If all of us were making the most of life, each of our lives would probably look very different.

Having completed my last exam to mark the end of my second year of university, I was expecting to be flooded with an intense feeling of freedom and accomplishment.

That didn’t happen.

Instead, what I had begun to think was just a myth— free time—my mind immediately went to the giant to-do list I have for this summer.

This is both a helpful and dangerous way of thinking, for which I assign credit and/or blame to university.

On one hand, university has done a great job of teaching me the value of time. I don’t have the luxury of spending hours in front of the TV anymore, so when I do have free time, I want to spend it in the richest way possible.

On the other hand, university has created in me a compulsive need to always be doing something productive.

During reading break, I tried to relax with one of my favourite pastimes—Mario Kart. Except I couldn’t just play it, I had to turn it into another to-do list item, where my mission was to unlock every single car, character and track in the game.

Needless to say, I spent a lot of time in front of the Wii and it was much more stressful than enjoyable.

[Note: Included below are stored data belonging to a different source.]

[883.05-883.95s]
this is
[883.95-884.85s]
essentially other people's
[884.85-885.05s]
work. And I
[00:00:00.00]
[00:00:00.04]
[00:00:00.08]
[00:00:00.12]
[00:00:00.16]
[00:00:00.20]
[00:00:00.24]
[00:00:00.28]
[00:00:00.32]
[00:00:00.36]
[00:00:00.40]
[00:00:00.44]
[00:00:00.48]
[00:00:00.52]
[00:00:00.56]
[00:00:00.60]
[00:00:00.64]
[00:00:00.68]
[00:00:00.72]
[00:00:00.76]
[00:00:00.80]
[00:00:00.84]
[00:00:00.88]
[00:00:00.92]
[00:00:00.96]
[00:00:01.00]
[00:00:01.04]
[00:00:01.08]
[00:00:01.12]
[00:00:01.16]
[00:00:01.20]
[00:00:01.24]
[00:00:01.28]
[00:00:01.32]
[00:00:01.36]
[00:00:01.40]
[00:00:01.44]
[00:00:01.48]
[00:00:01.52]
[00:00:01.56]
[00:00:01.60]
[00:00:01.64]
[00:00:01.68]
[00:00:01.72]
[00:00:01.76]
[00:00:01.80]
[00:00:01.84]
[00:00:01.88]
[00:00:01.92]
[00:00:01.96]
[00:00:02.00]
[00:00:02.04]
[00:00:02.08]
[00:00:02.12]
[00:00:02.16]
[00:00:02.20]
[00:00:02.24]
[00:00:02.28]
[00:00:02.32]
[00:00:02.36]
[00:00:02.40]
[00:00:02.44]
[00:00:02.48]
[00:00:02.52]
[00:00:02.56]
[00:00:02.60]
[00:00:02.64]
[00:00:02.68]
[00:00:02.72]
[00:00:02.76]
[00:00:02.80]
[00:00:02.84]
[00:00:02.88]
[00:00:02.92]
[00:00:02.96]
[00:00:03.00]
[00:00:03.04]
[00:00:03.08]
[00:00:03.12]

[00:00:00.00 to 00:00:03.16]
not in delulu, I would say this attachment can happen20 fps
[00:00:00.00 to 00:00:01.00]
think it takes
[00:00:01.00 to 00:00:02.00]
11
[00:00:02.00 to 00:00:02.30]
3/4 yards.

But I didn’t describe aiming for productivity as a necessarily bad way of thinking, because it’s good to work hard at worthwhile pursuits. I call it dangerous, because when we put too much weight on productivity, we create the potential for making life too busy and routine for us to enjoy its rich and subtle pleasures.

University has also taught me not to make huge generalizations about people, but I’m going to defy that lesson for a moment to tell you there are basically two kinds of people in this world: People who know how to make the most of each day, and everyone else.

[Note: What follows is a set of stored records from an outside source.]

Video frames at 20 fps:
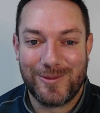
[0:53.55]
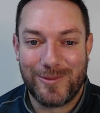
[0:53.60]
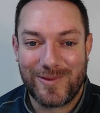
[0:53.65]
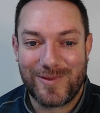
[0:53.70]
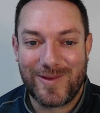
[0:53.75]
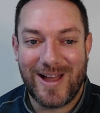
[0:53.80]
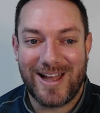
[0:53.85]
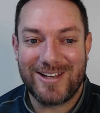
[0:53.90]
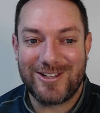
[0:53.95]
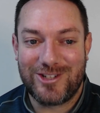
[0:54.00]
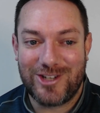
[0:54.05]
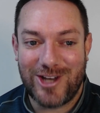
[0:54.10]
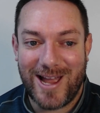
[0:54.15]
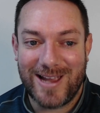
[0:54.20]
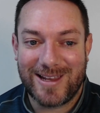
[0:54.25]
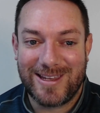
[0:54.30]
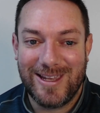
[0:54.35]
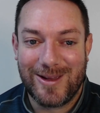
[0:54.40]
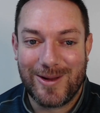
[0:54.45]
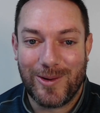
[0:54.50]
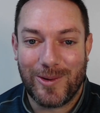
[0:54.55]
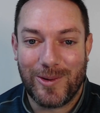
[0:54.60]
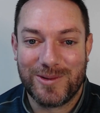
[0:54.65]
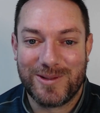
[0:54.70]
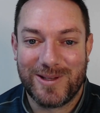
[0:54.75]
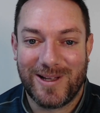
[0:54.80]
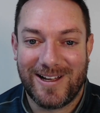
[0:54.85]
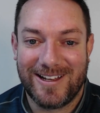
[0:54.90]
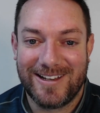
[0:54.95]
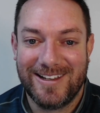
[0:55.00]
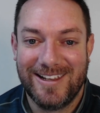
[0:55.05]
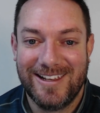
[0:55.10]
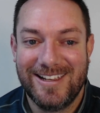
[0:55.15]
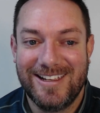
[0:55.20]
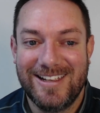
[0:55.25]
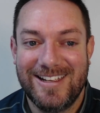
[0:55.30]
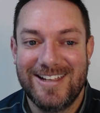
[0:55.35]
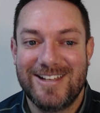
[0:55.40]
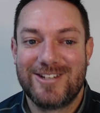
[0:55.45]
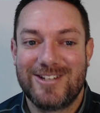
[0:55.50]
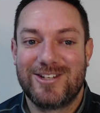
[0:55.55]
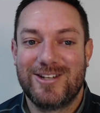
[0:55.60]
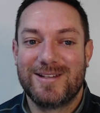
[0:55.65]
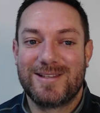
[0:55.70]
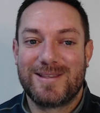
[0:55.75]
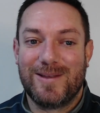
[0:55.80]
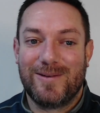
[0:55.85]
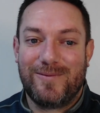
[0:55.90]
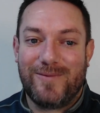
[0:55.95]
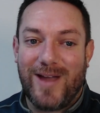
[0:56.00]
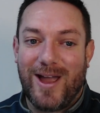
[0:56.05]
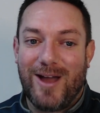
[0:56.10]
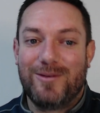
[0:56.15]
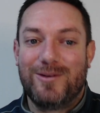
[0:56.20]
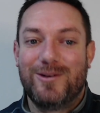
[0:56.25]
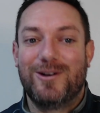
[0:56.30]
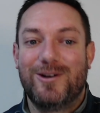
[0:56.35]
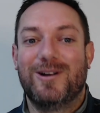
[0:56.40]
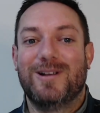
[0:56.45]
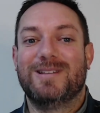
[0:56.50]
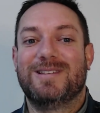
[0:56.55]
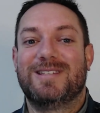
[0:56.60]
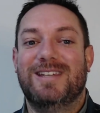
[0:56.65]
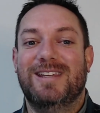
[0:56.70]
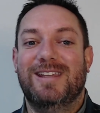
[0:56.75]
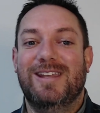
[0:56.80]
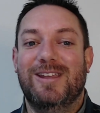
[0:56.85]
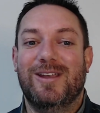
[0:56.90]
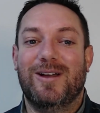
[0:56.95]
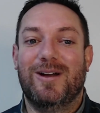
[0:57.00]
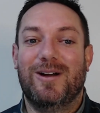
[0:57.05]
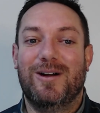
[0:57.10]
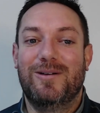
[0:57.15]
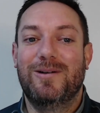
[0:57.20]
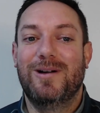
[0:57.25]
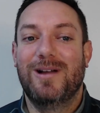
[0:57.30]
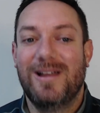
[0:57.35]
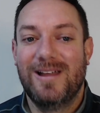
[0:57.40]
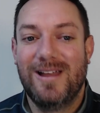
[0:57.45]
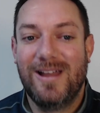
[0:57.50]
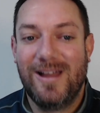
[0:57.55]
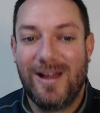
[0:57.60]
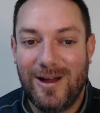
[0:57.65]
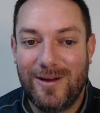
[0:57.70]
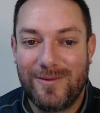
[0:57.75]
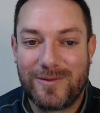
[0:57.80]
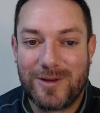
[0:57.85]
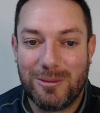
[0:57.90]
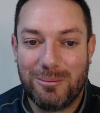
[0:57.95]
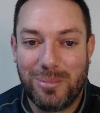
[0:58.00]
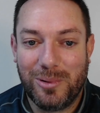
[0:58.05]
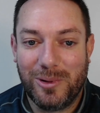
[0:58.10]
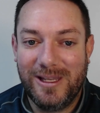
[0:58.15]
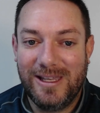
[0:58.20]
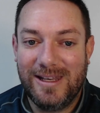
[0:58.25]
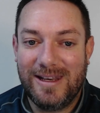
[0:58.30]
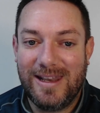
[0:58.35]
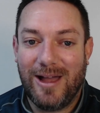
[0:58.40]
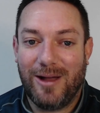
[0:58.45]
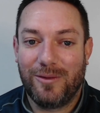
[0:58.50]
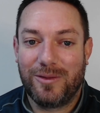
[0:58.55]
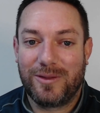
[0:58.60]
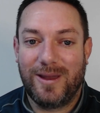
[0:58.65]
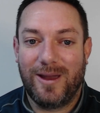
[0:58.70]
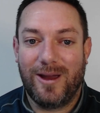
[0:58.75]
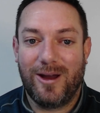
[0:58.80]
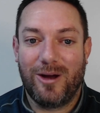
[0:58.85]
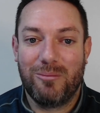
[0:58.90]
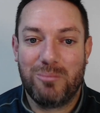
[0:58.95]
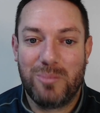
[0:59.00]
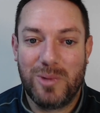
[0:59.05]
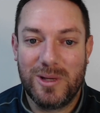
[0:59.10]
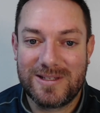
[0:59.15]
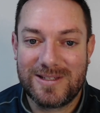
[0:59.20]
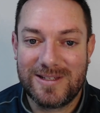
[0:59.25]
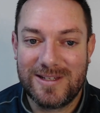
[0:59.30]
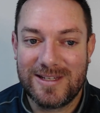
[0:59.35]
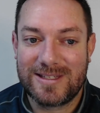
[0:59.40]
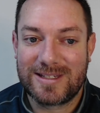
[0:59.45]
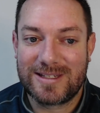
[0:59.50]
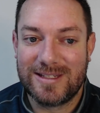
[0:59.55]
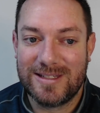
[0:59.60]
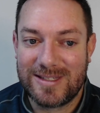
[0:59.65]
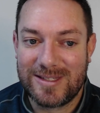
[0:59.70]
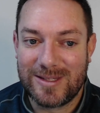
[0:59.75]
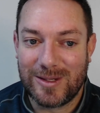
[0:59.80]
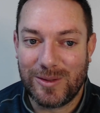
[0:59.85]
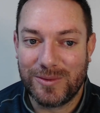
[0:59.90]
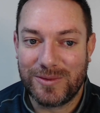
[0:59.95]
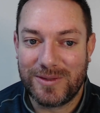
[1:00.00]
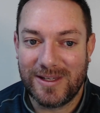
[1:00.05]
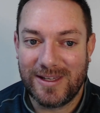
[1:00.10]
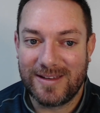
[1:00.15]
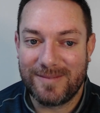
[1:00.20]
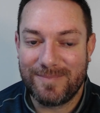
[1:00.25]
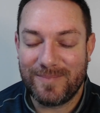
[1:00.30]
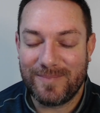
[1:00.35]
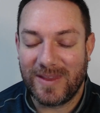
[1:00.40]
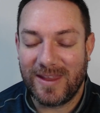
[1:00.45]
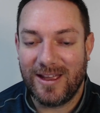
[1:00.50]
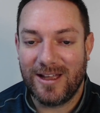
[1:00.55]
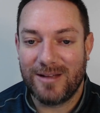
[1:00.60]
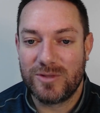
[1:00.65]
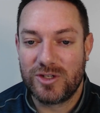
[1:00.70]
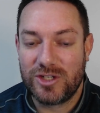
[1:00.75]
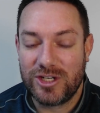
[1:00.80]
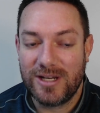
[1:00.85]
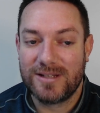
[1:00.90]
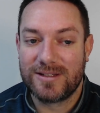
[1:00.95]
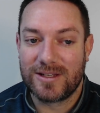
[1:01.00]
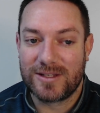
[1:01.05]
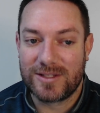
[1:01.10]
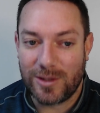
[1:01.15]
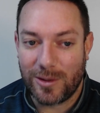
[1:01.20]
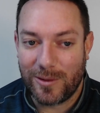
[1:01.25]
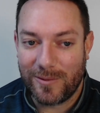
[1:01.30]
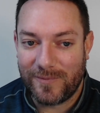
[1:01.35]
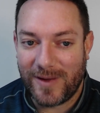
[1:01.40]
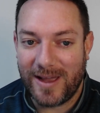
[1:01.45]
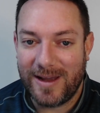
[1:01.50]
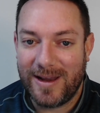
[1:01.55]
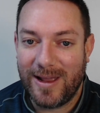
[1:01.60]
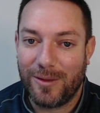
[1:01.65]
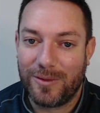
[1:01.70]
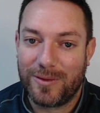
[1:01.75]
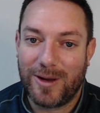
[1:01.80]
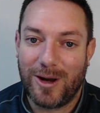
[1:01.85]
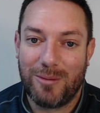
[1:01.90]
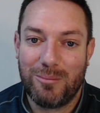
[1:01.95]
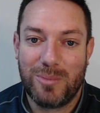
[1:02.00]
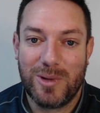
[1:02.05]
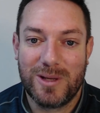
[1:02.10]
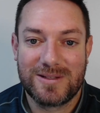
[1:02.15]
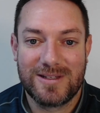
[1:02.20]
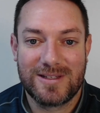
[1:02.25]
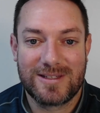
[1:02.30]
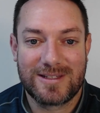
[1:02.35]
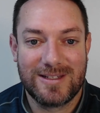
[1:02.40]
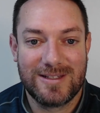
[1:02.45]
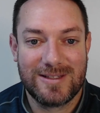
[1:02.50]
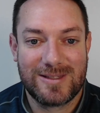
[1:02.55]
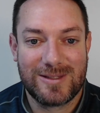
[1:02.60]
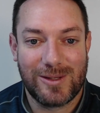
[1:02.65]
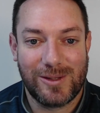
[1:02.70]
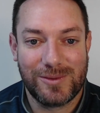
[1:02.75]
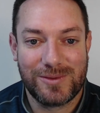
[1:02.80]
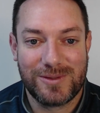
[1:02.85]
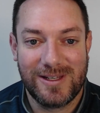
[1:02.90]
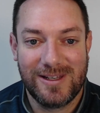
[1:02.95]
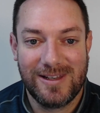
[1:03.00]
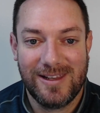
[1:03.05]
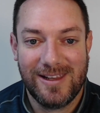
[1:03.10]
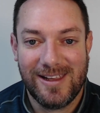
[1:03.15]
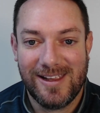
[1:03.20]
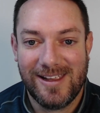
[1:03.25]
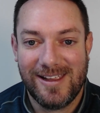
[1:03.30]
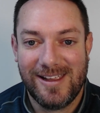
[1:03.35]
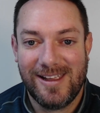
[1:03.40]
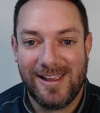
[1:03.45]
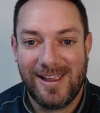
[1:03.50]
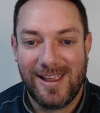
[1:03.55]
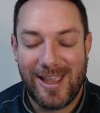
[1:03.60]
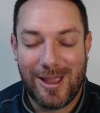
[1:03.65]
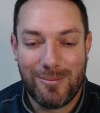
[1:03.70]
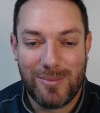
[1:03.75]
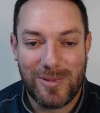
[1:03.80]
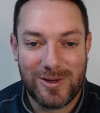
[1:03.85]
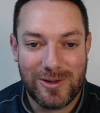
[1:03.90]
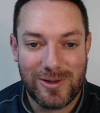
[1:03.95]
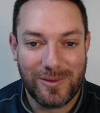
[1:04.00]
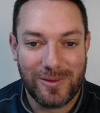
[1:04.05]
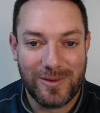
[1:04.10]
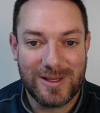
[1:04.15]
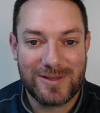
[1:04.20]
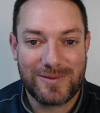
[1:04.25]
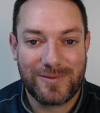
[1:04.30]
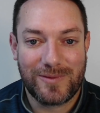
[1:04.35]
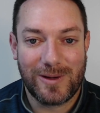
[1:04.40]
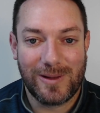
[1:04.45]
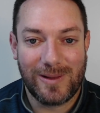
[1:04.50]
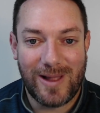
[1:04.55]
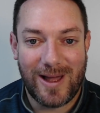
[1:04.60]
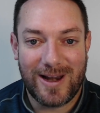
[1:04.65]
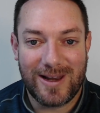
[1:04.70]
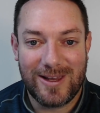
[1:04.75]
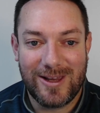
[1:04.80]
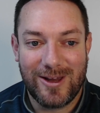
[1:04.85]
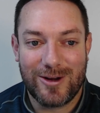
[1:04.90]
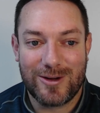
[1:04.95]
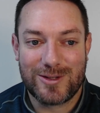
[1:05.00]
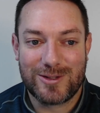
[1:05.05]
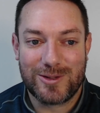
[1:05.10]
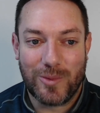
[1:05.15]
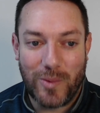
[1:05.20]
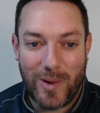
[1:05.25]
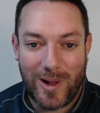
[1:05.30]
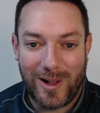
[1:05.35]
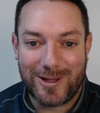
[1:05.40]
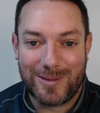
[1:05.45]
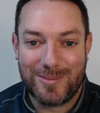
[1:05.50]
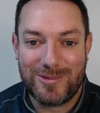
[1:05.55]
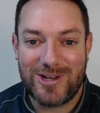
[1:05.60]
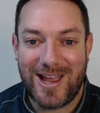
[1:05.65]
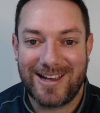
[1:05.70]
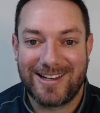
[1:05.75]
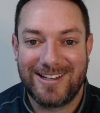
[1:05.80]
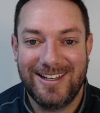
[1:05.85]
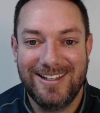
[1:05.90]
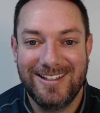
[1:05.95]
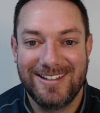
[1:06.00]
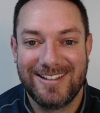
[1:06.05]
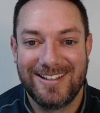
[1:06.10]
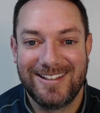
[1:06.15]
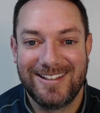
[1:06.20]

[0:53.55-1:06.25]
We've got Jackie Coult on. She is the founder and CEO of Complete Healthcare Business Consulting. She is a certified healthcare business consultant and been this for a lot of years. So welcome, Jackie.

And most of us land in the second category. We’ve made our lives so busy that we don’t even have time to stop and think about what carpeing the diem might look like because we’ll be late for work.

But it doesn’t have to mean climbing mountains with National Geographic, abandoning all routine, or taking spontaneous road trips in vans filled with an unnecessary number of dreamcatchers.

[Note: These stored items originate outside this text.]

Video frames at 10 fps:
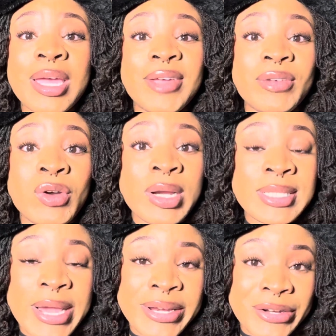If you are
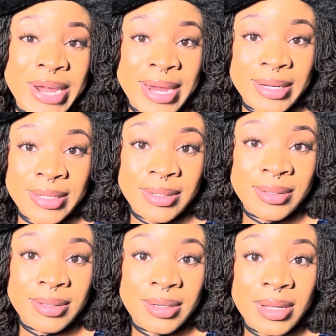tender-headed,
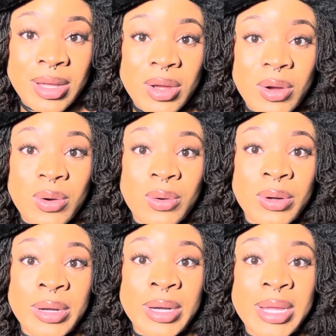
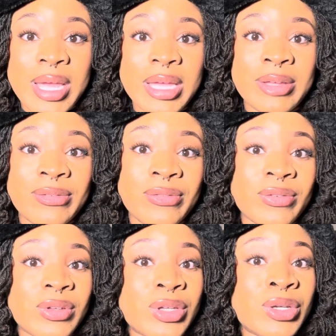or if
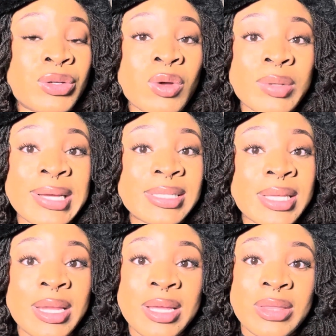you don't like
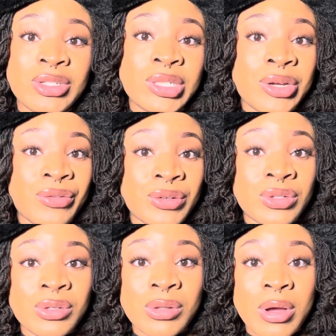sitting in the chair for
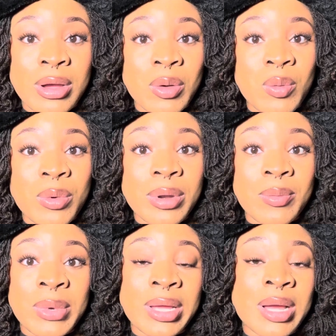too long
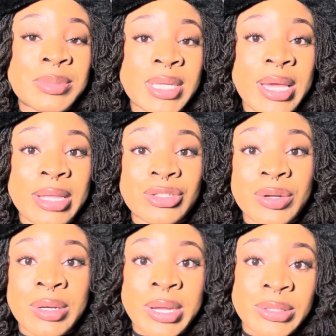when it comes to getting
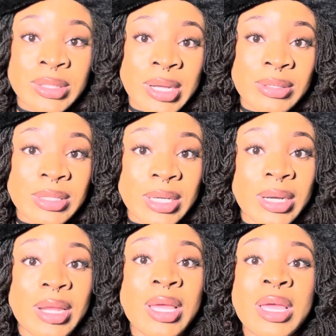certain hairstyles
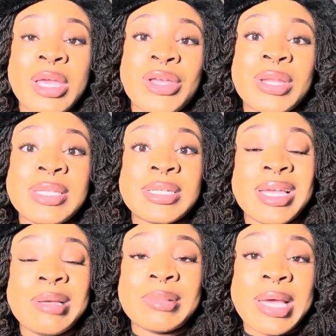done, you need to
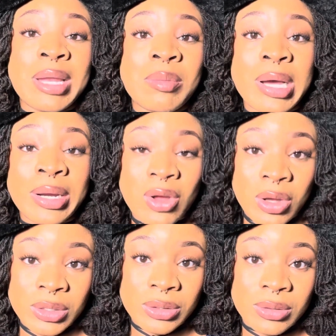keep that in mind
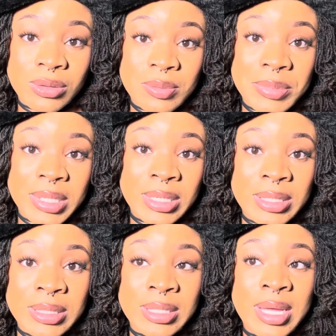also,
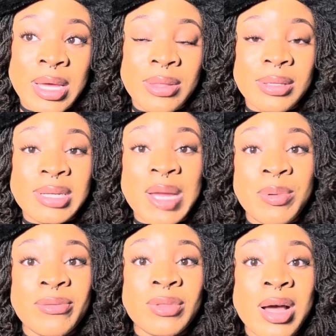because the type
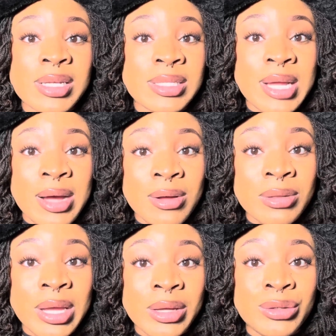of lock style
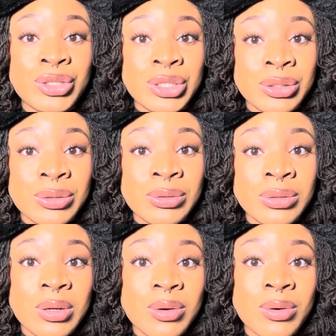that you
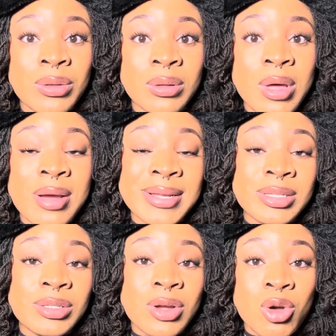choose or the lock
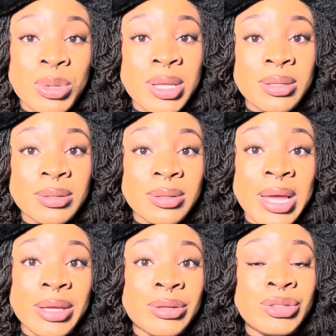installment
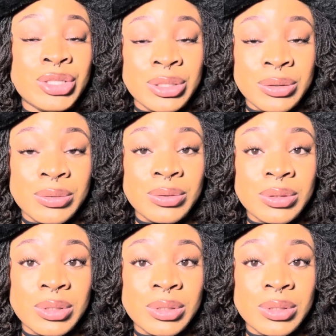that you choose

If all of us were making the most of life, each of our lives would probably look very different. But they would have one commonality—being purposeful with our time.

Sometimes, this means being busy and productive. Other times, it means making time to enjoy the wonderful things life has to offer that don’t have anything to do with productivity, which can be as simple as closing your eyes and soaking in the feeling of the sun shining on your face, or really looking at the blossoming trees, as if you were seeing them for the very first time.

Maybe carpeing the diem simply means taking Tolstoy’s advice when he said, “Stop a moment, cease your work, look around you.”